いや~、しかし本当に苦しい試合だった。イラン戦の内容とイラクのチーム力を鑑みて、これは相当難しい試合になるんじゃないかと思っていたけど、それでもここまでしんどい展開になるとは思わなかった。

イラクの戦い方は、日本に対して徹底的にロングボールを放り込んで、ラインを押し上げてセカンドボールを拾うというもの。それに対して日本は中盤で競り負け、選手が無駄にボールサイドに寄ってしまうのと、中島と南野が中盤のラインよりも高くポジションを取ってしまっているのでボランチの周りに穴が開きまくり、そのスペースをイラクに使われてやすやすとセカンドボールを支配されてパスを繋がれるという悪循環。デジャヴというか恒例行事というか、今まで散々イラクとの試合で見てきた光景である。

そしてイラク戦での展望にも書いたとおり、選手がボールを引き出したりフォローの動き直しの動きに乏しくボールウォッチャーになりがちで、各選手が孤立して無理なボールキープやドリブルを仕掛けてはロストする。その中でも中島は良く動いて攻撃の基点になっていたのだが、そこからのドリブルやパスがことごとく引っかかって今度は逆起点になってしまう。南野は自分がどう動いていいのか迷ってウロウロするばかり。

典型的なシーンが日本のサイドチェンジで、せっかくボランチからスペースがある逆サイドにボールを振っても、SBは低い位置にいてボールを引き出すポジションにいないし、SBの縦パスを受ける動きをしているはずのSHが中に埋没していて行方不明で、せっかくサイドチェンジをしてもまた低い位置からの仕切りなおしになってしまう。これではサイドチェンジの意味が全く無い。

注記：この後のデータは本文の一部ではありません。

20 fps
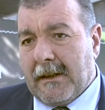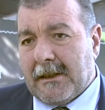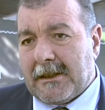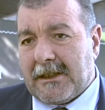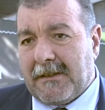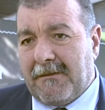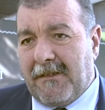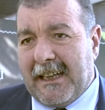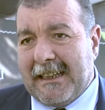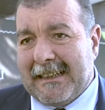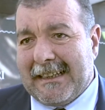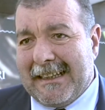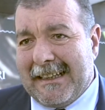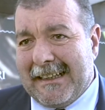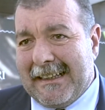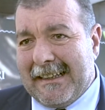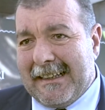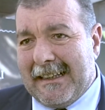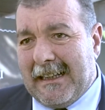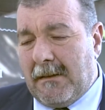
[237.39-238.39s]
si
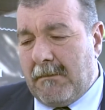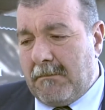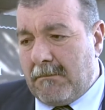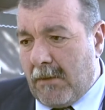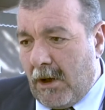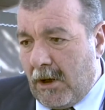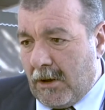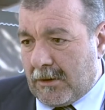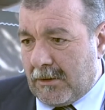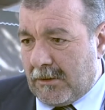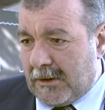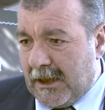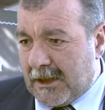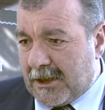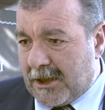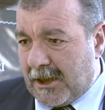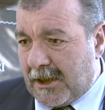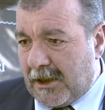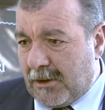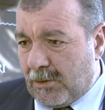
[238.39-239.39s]
vende il modo di
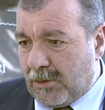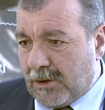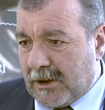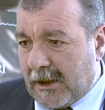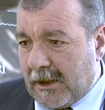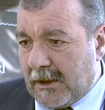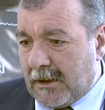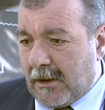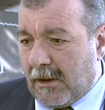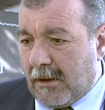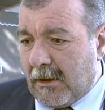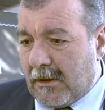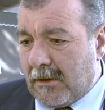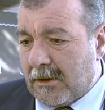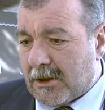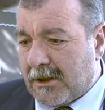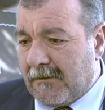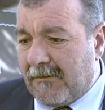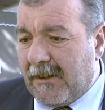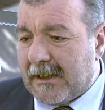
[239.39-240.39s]
agire in un
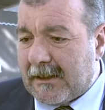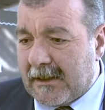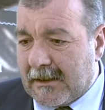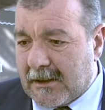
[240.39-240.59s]
territorio, si vende il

それでも日本が先制した時間帯から前半の終わり頃までは、相手の高いラインを逆手に取ってサイドから何度もカウンターのチャンスを作りかけたのだが、上手く行ったのは久保のゴールぐらいで、イージーなミスパスやオフサイドでせっかく突き放すチャンスをみすみすフイにしてしまった。

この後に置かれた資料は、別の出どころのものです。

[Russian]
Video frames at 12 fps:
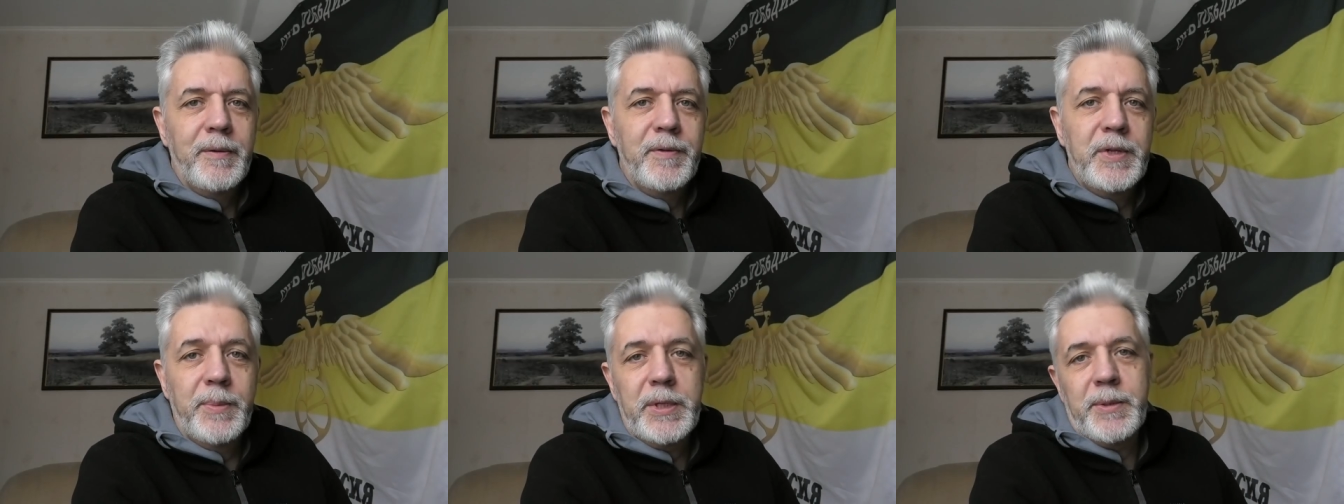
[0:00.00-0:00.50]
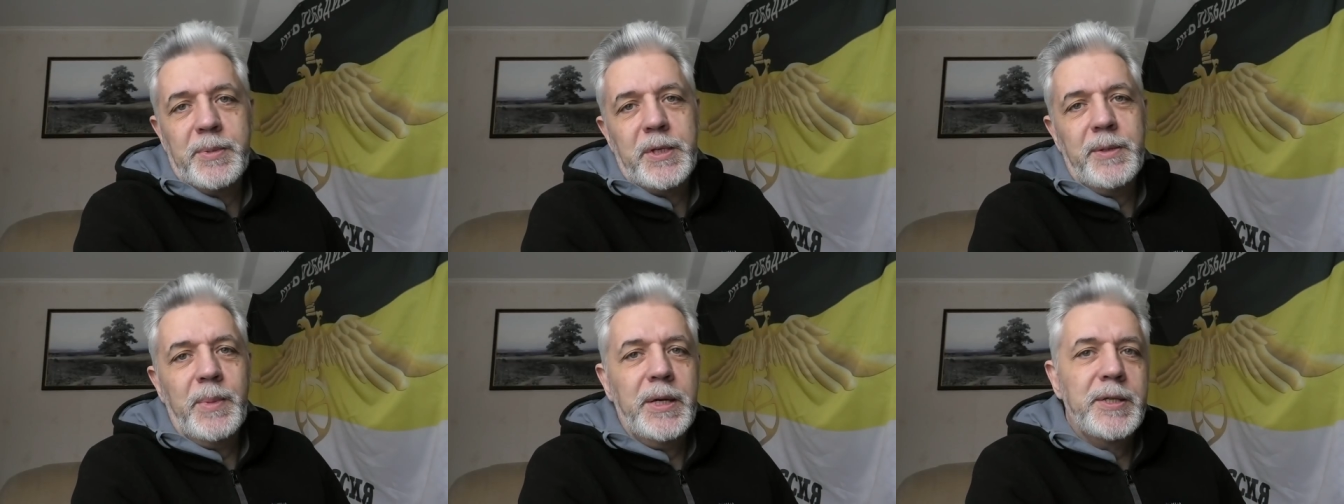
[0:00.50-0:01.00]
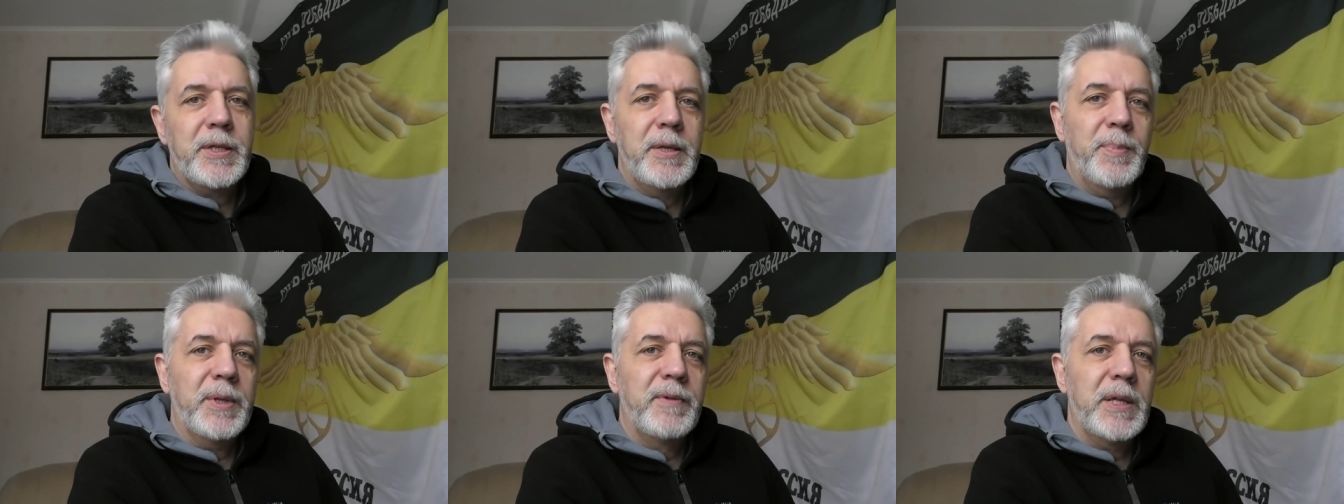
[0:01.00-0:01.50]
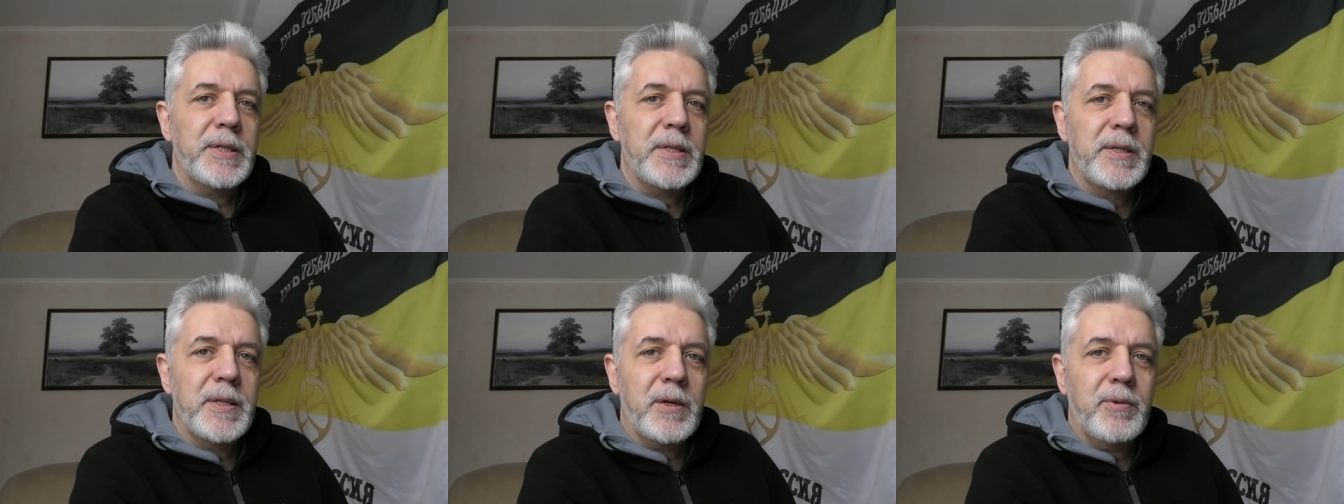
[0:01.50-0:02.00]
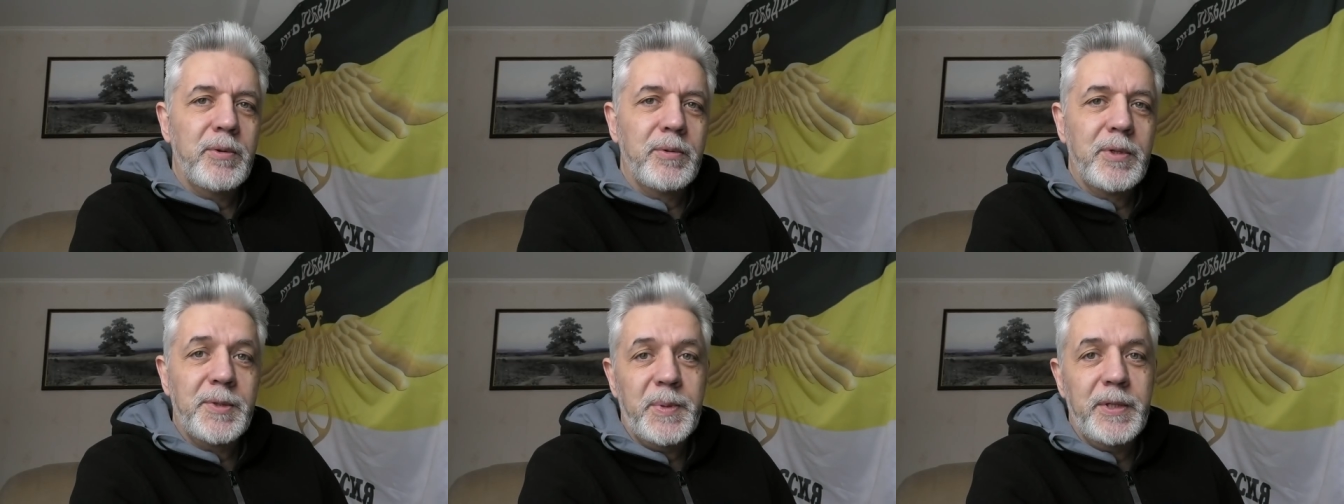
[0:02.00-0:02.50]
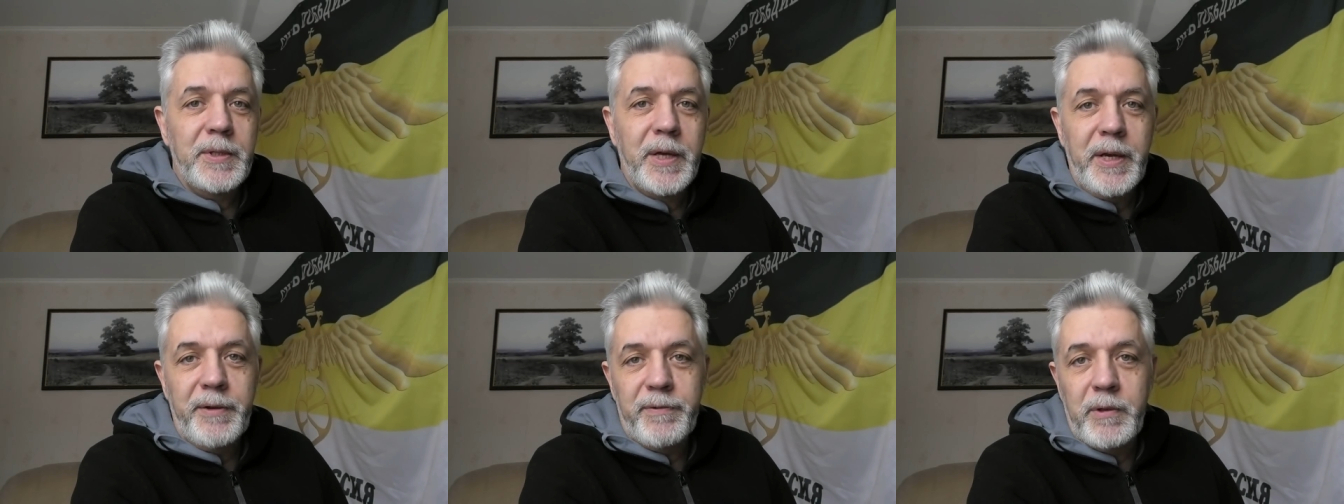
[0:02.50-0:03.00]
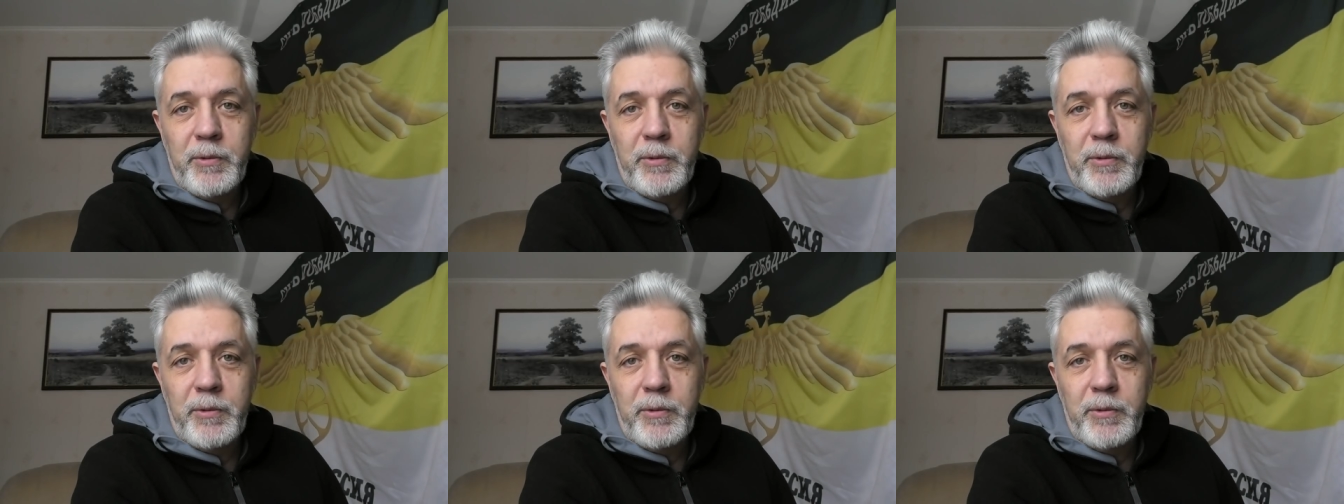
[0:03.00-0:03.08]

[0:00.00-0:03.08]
Всем этим занимается неподвластный закону господин Греф,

さらに後半は、どっちが日程的に不利なんだと言いたくなるぐらいにイラクの一方的な展開になって、30分間を耐え忍んでようやく日本がボールを持てるようになったかなと思ったら、前がかりになったところでカウンターを食らってしまう。そして試合も最終盤になって、まあ何とかこれで延長戦まで持ち込めそうかなと思ったら、南野のクロスのこぼれ球を原川が落ち着いたミドルを決めて劇的勝利。手倉森監督の勝負運恐るべし。

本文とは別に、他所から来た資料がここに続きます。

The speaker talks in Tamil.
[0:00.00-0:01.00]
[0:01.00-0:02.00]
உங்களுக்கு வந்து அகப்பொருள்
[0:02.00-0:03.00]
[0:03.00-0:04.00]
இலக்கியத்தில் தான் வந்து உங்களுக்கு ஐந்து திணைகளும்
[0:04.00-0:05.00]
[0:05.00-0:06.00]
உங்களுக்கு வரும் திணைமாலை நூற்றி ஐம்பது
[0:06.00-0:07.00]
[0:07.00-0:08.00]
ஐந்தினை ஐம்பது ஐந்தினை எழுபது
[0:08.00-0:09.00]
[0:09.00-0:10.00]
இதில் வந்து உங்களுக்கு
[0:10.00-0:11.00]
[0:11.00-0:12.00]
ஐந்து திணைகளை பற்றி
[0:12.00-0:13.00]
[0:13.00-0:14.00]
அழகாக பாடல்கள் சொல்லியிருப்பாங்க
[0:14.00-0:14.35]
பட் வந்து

しかしまあ、U-17の時には吉武ティキタカサッカーでダイレクトパスは通しまくってチャンスは作るけど決められない世代だったはずが、U-23になってみれば連動したパスワークなんかほとんど無くてゴールはほとんどゴラッソかカウンターという正反対のチームになってしまうとは、どうしてこうなった(笑)。それだけサッカーというスポーツは監督の影響が強いという証なんだろうけど、それにしても選手だけでもうちょっと何とかならないかねえ・・・

と文句は散々書いてしまったけど、近年は若年層においてアジアのレベルが上がっていて(年齢も上がってそうだが(笑))、5大会連続出場という重いプレッシャーの中、手倉森ジャパンは本当に良くやった。おめでとう! ここまで来たら、韓国との決勝ではプレッシャーから解放されてのびのびプレイする姿を見せて欲しいね。